Problem 1: Model Selection

Given is a dataset with body weight as a response and different other variables and factors. The columns Breed and BCS (Body Condition Score) are taken as factors. All other columns are taken as predictor variables. The column Animal is not used in any model. Use model selection to find the relevant predictor variables and factors for the best linear fixed effect model. Use the estimated mean square error \(C_p\) as a quality measure for a single linear model.
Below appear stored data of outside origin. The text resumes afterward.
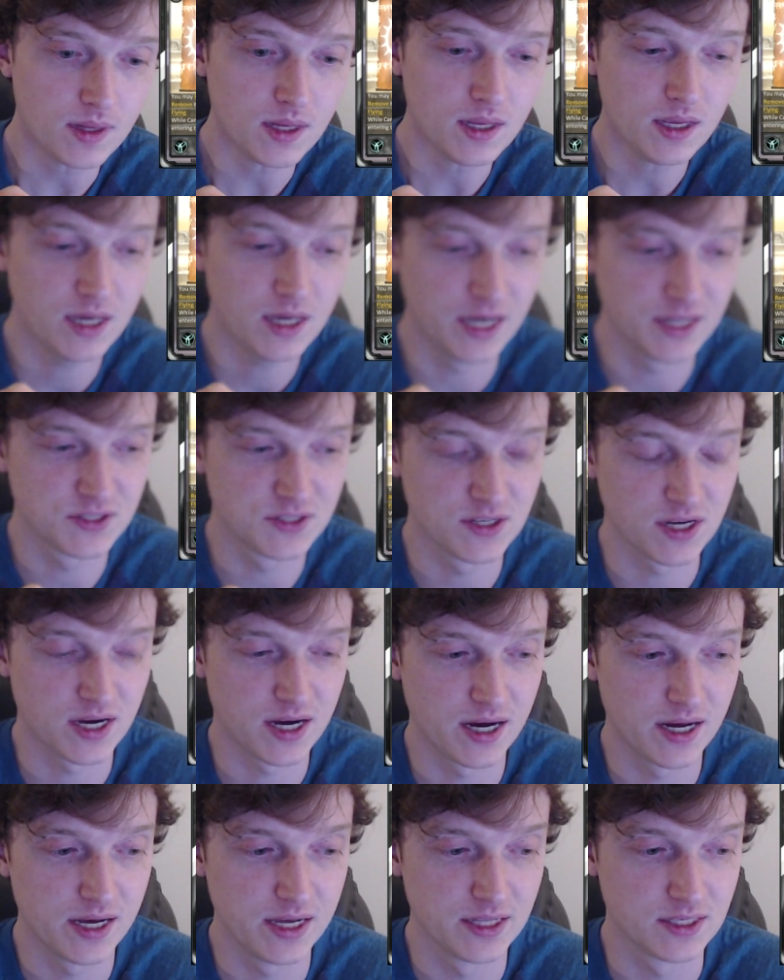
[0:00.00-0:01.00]
It's
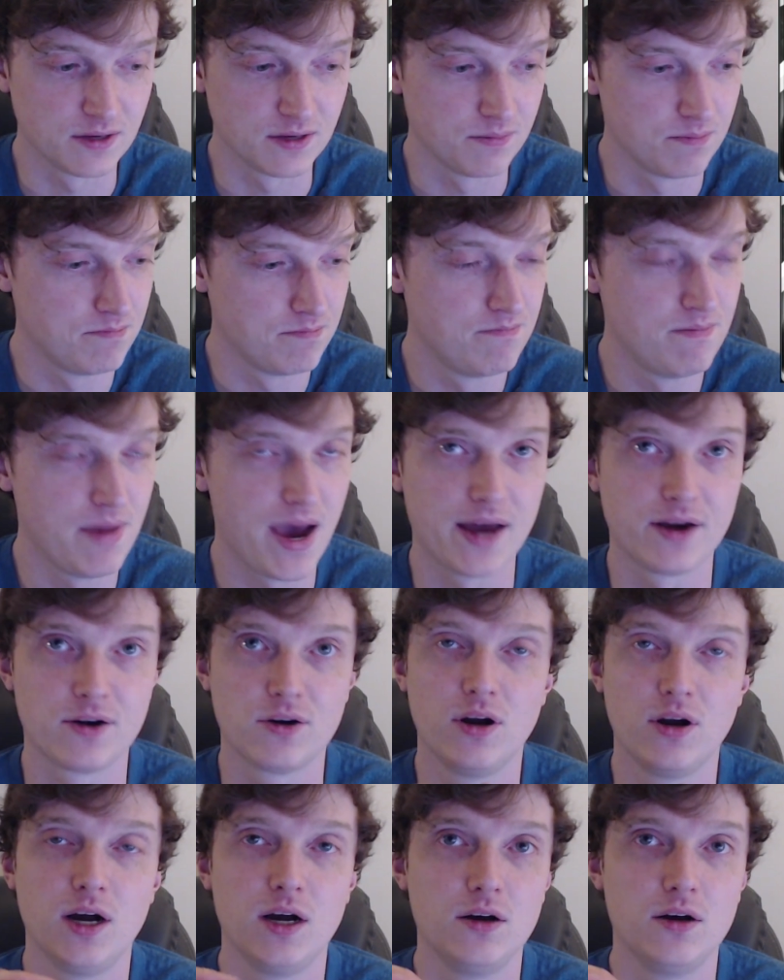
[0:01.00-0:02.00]
a matter
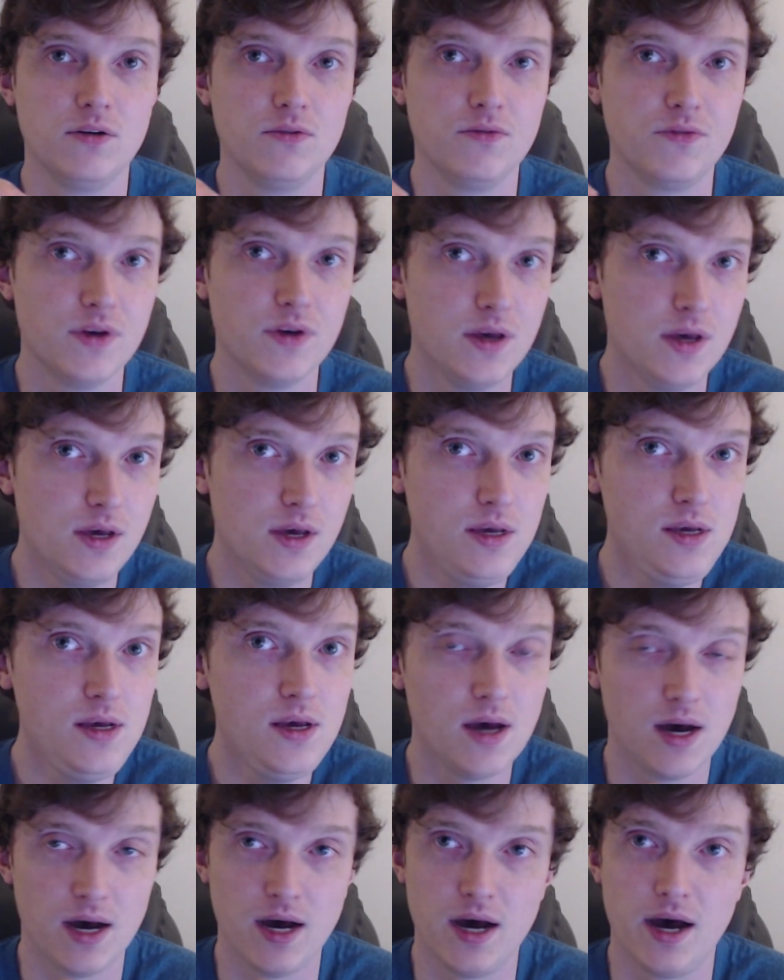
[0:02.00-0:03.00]
of
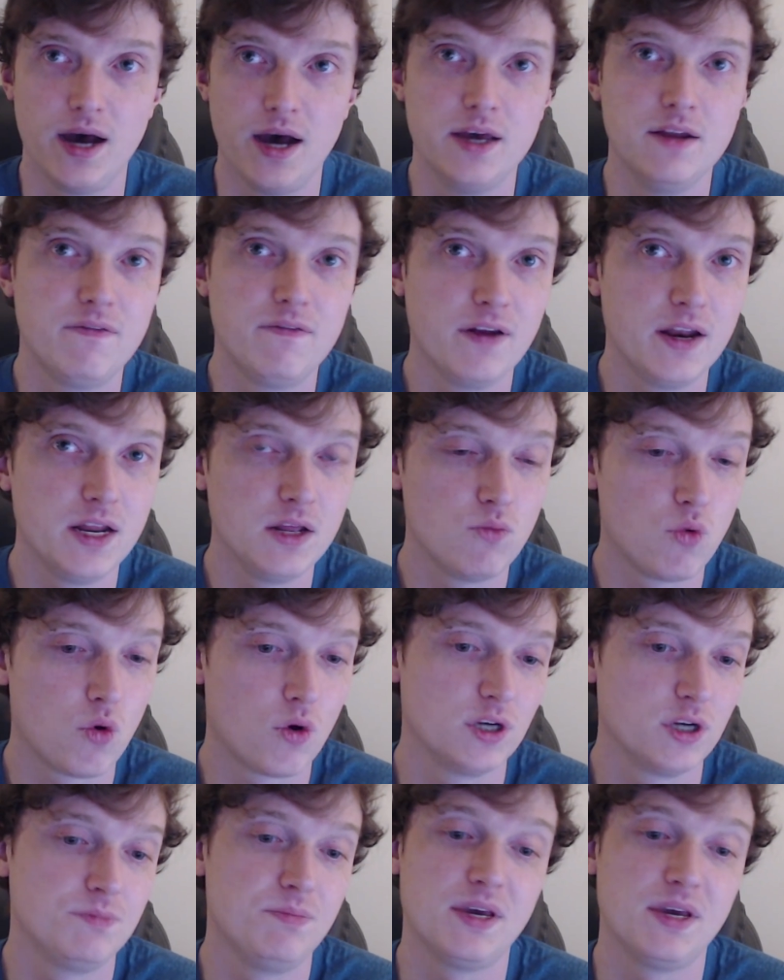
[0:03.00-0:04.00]
Infinity
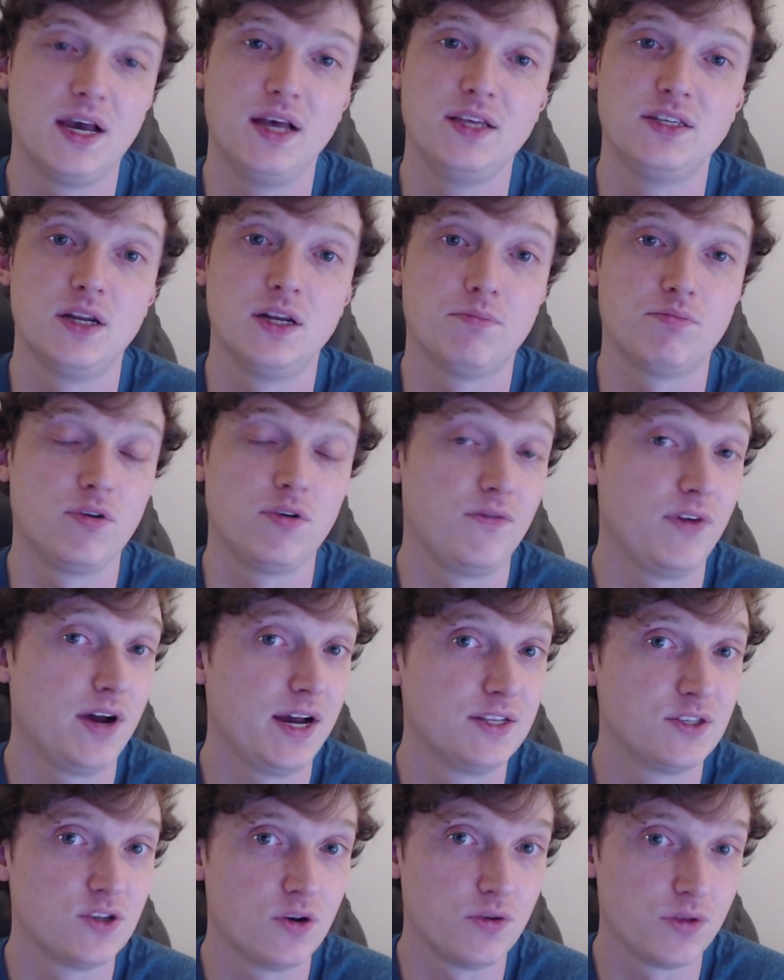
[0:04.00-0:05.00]
Wars, because it
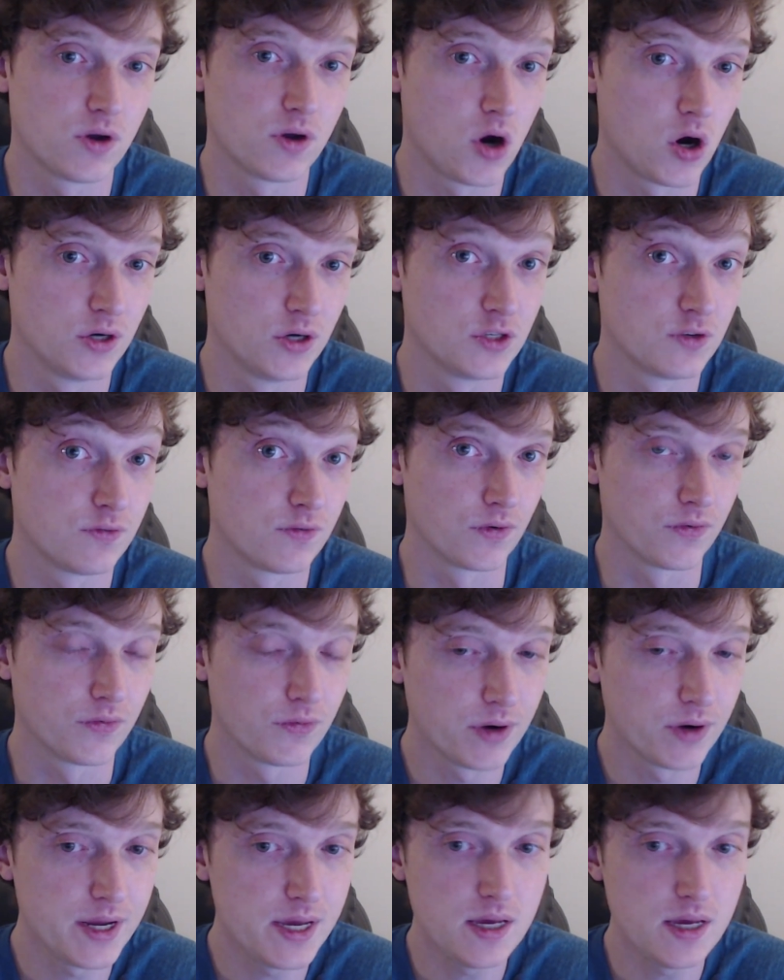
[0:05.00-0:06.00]
provides all the cards for
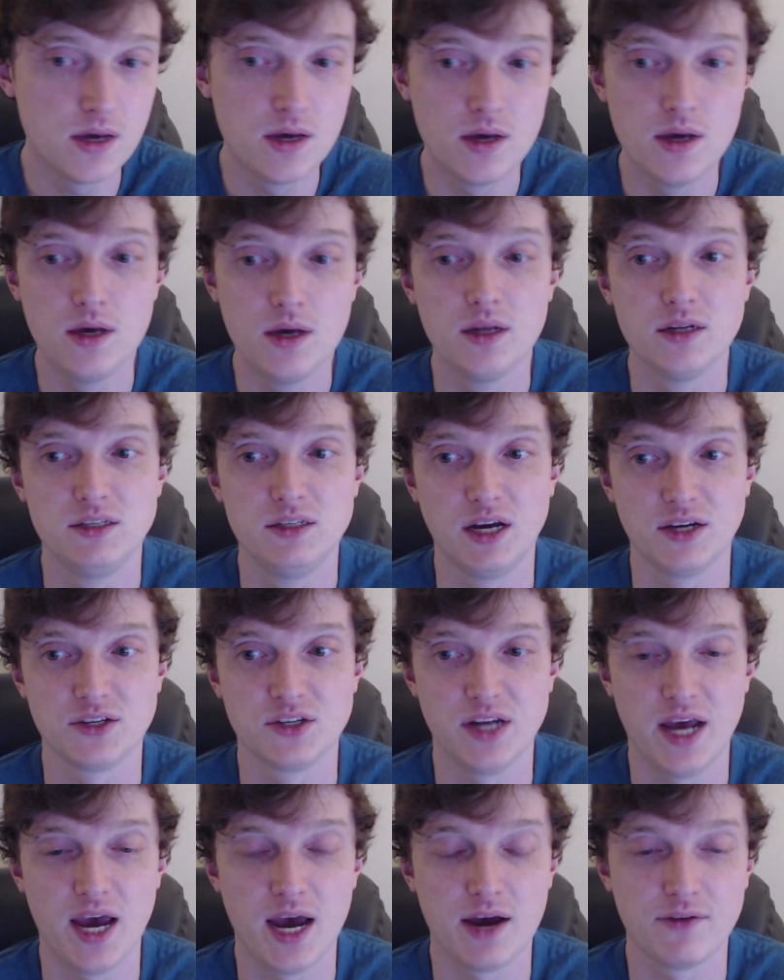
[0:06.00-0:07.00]
free, doesn't
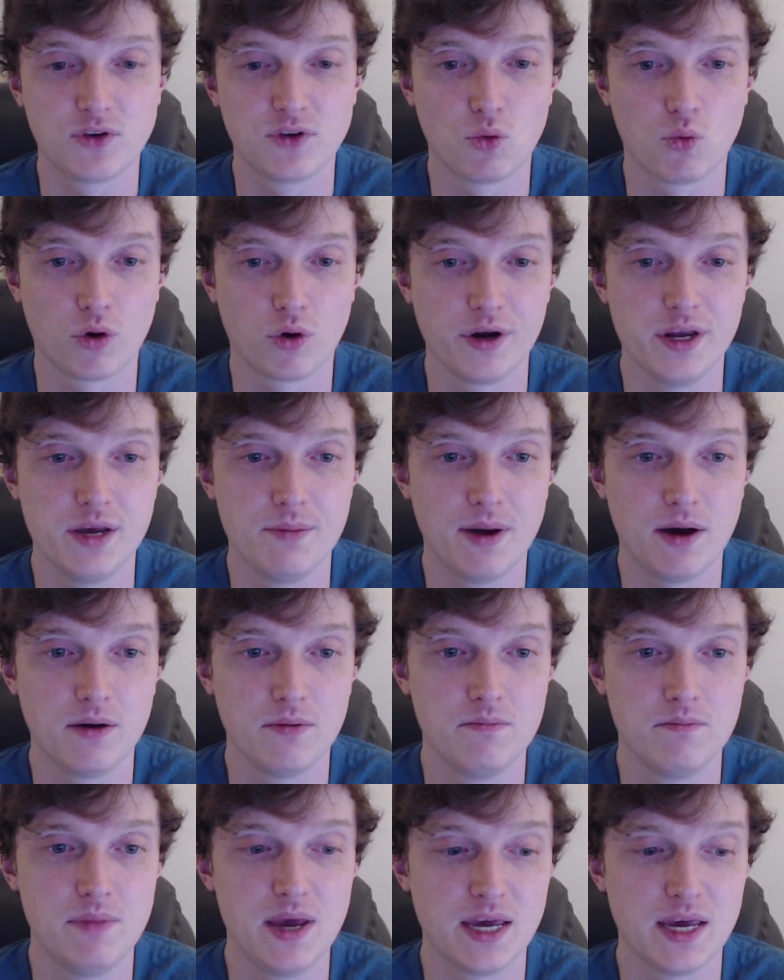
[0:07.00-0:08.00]
have to worry about
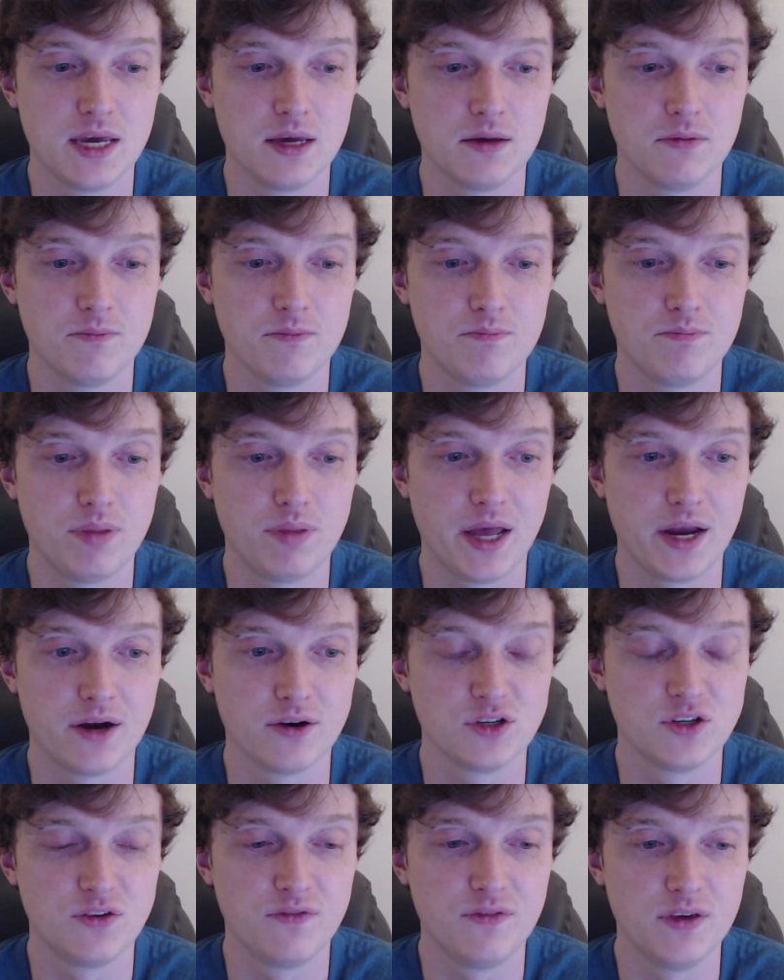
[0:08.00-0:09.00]
making
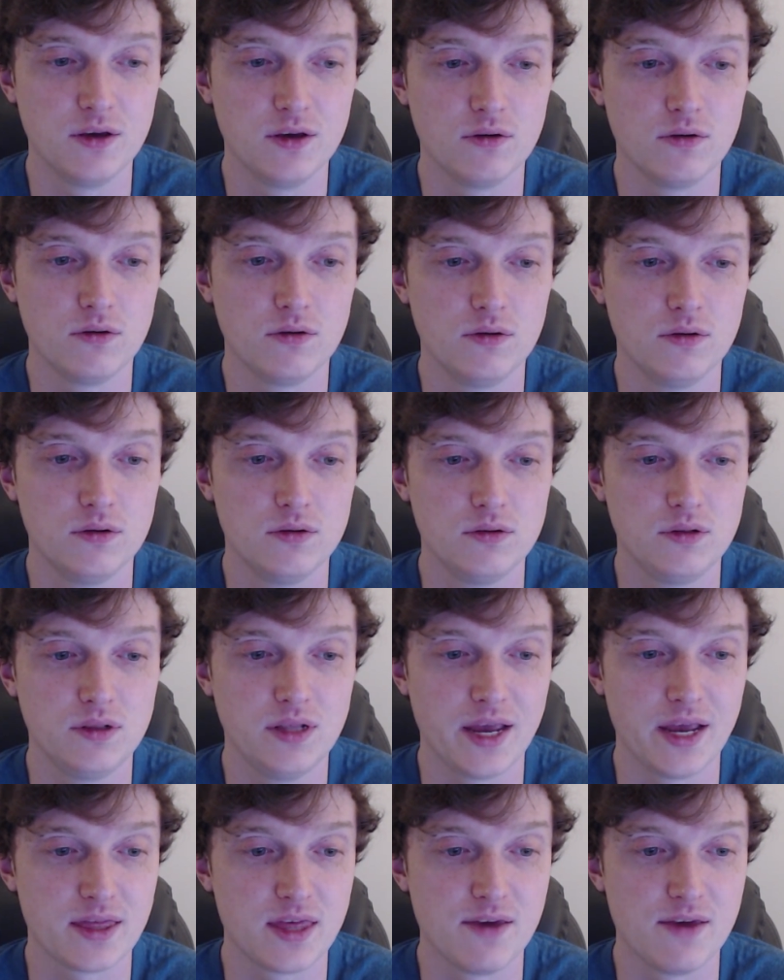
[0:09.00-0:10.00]
players feel
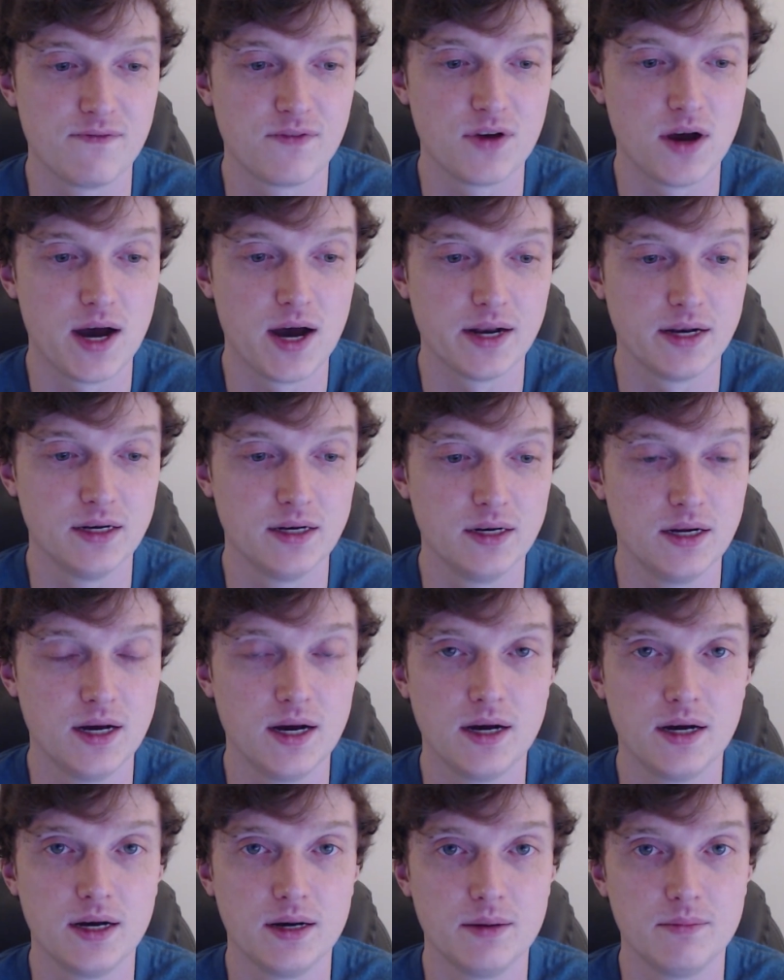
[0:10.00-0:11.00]
like they've
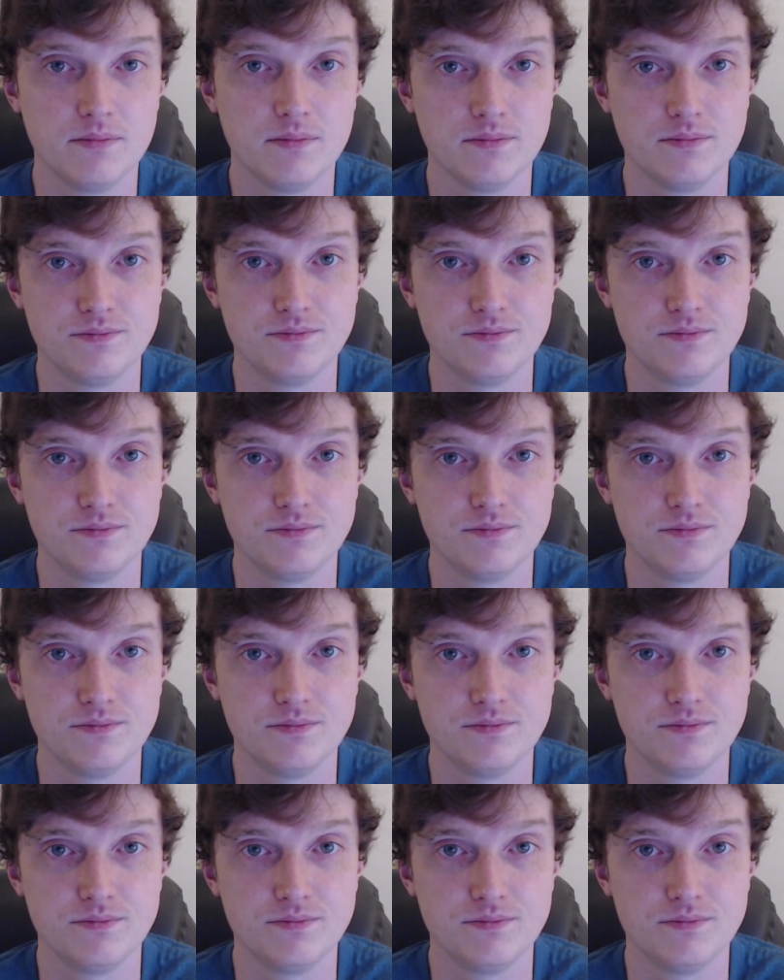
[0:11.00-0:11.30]
gotten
The dataset to be analysed can be obtained from

https://charlotte-ngs.github.io/asmss2022/data/asm_bw_mod_sel.csv 

Your Tasks

  • Run a forward selection for the given dataset to find the best model
  • Do a backward elemination for the given dataset to find the best model
  • Compare the two models whether they are identical with respect to the set of predictor variables and factors that they include.

Your Solution

Because, we need the residual standard deviation of the full model and backward elimination starts with the full model, we start with backward elimination

Start with Backward Elimination

  • Start with the full model considering all variables and factors
  • Eliminate the variable that increases the residual sum of squares the least and compute \(C_p\) for resulting model
  • Repeat above step until all variables and factors are elminiated
  • Select the model with the smallest \(C_p\) value

Forward Selection

  • Forward selection starts with a minimal model containing only an intercept
  • Add the variable that reduces the residual sum of squares the most and compute \(C_p\) for that model
  • Repeat step above until all variables are added
  • Select from all the models the one with the smallest \(C_p\) value

Problem 2: Verification of Model Selection Results

Use the R-package olsrr to verify the results of Problem 1. Have a look at the documentation of olsrr at https://github.com/rsquaredacademy/olsrr. In a first step, we are going to read the data from

https://charlotte-ngs.github.io/asmss2022/data/asm_bw_mod_sel.csv 

Your Solution

  • Based on the documentation, we are going to use the function ols_step_best_subset

Latest Changes: 2022-04-15 07:46:41 (pvr)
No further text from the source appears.